__What the task requires__. Take the line with "(494.13 s to 495.13 s)" and every line after it in the entries below, and set them down exactly, without any pictures.

__Working data__.
* * * *

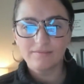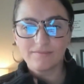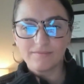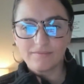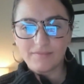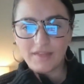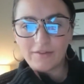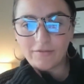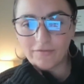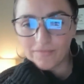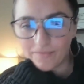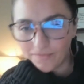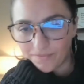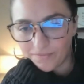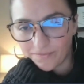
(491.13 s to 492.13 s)

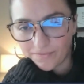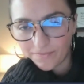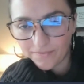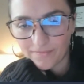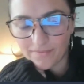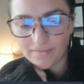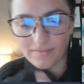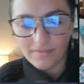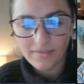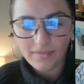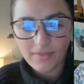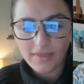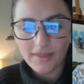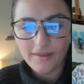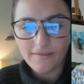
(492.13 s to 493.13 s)

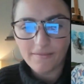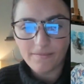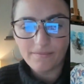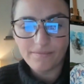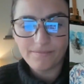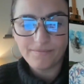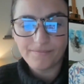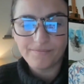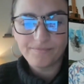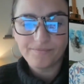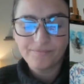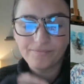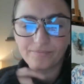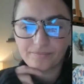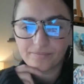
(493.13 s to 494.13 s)

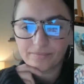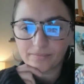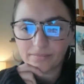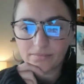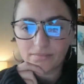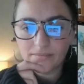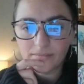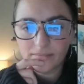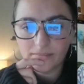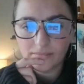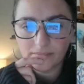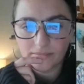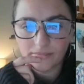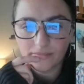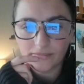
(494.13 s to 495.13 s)

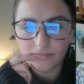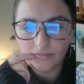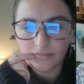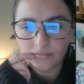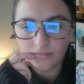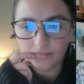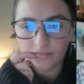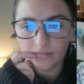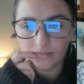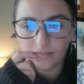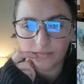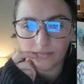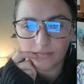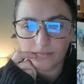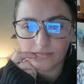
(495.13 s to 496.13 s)

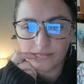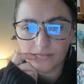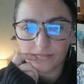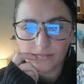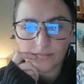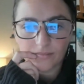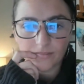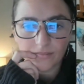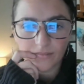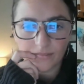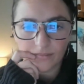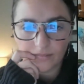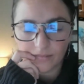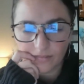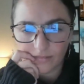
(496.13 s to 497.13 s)

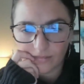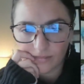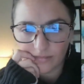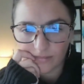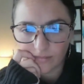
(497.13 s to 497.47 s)
[no speech]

* * * *

__Task response__.
(494.13 s to 495.13 s)

(495.13 s to 496.13 s)

(496.13 s to 497.13 s)

(497.13 s to 497.47 s)
[no speech]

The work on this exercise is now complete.